The two main reasons people travel are for work or for pleasure, yet there are times those two intentions overlap. Having the opportunity to enjoy tourist activities when traveling for a work assignment is a blessing, but there are times in which this convergence of purposes actually creates harm in international communities, specifically when it involves volunteer work in developing countries.
Short-term volunteer opportunities can result in leaving a community dependent on outside resources, financial aid, and workers while simultaneously disempowering the members of the community in need. By bringing in outside volunteers, there’s the implication that the people within the community do not have the potential to succeed and grow independently. This can become even more problematic when people use volunteering primarily as an opportunity to see how impoverished communities live. This mentality of many international volunteers actually prevents those in poverty from becoming independent and self-sufficient in the long run. It reinforces a hierarchy that teaches developing countries that they must rely on the generosity or work of other people to live happy and meaningful lives.
The analysis of harm done on impoverished communities by international volunteers has been going on for decades. Austrian philosopher and and Roman Catholic priest, Ivan Illich, made a speech to the Conference on Inter-American Student Projects (CIASP) on the importance of not volunteering in Mexico in 1968. His argument states that American “do-gooders” actually do far more harm than good within marginalized communities due to the fact that volunteer work often evolves into invasion that creates disorder. For example, most international volunteers cannot speak the language, nor do they share the same formational experiences of the communities they are working with that would necessitate a mutual gain, therefore there is “no common ground whatsoever for [them] to meet on”. Illich encourages people to travel to Mexico to study, travel, or enjoy the views, but he warns that people should not go in order to help.

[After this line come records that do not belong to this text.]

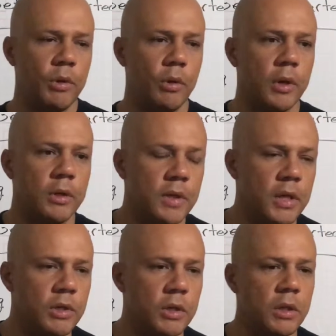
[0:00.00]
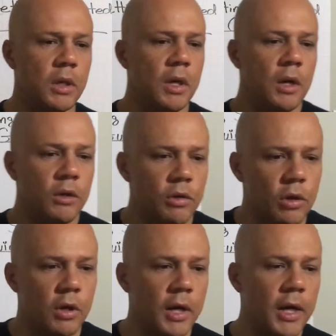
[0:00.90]
your organization,
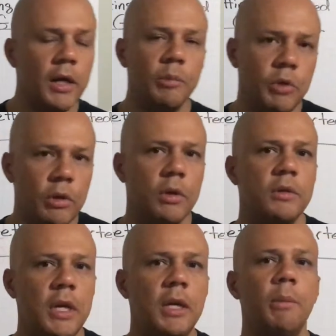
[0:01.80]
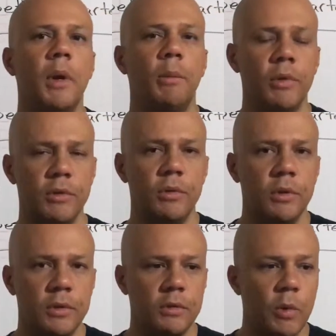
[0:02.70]
you're going to help your team members do
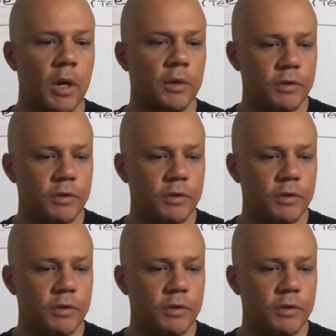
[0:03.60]
this as well.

Now Illich’s perspective is controversial and widely debated among those in the nonprofit sector, economists, and ethicists, but he does raise an important question about intention versus impact. Even those with the most well-to-do intentions can reinforce harmful stereotypes, assumptions, and biases about communities in poverty. In fact, a New York Times journalist, Jacob Kushner wrote about his experience as a reporter in Haiti:
“Collectively they [volunteers] had spent thousands of dollars to fly here to do a job that Haitian bricklayers could have done far more quickly. Imagine how many classrooms might have been built if they had donated that money rather than spending it to fly down themselves. Perhaps those Haitian masons could have found weeks of employment with a decent wage. Instead, at least for several days, they were out of a job.”
In addition, Kushner reflected on the complexity of eradicating global poverty and how even experts in the field can get it horribly wrong: “Research in South Africa and elsewhere has found that ‘orphan tourism’ — in which visitors volunteer as caregivers for children whose parents died or otherwise can’t support them — has become so popular that some orphanages operate more like opportunistic businesses than charities, intentionally subjecting children to poor conditions in order to entice unsuspecting volunteers to donate more money. Many “orphans,” it turns out, have living parents who, with a little support, could probably do a better job of raising their children than some volunteer can. And the constant arrivals and departures of volunteers have been linked to attachment disorders in children.”
These examples and perspectives have been strongly considered in the creation and evolution of EKARI Foundation. Executive Director, Michelle Bradley, has lead our organization to focus solely on how our programs and initiatives can function to center the needs of our Malawian friends, as well as empower them to realize their immense potential in leading a self-sufficient life of their choosing. Through access to resources and educational training, EKARI beneficiaries are provided the opportunity to use their assets and capacities to work toward ending the cycle of poverty within their community. We first employ local teachers and partner with local organizations to work with those most in need rather than working for them. We bring in outside volunteers only when there is not the necessary support in Phalombe itself, and there is a minimum volunteer requirement of six months in an effort to give volunteers and Malawians enough time to build community together, and learn and grow mutually. These decisions may seem small, but they are at the center of our value of empowerment. We are not saying that our way is the only way or the best way (each organization must do what is best for their own programs), but simply that this is what works best for us. EKARI Foundation does not give hand-outs, because the Malawian people are more than capable of succeeding and becoming self-sufficient with the necessary training and support.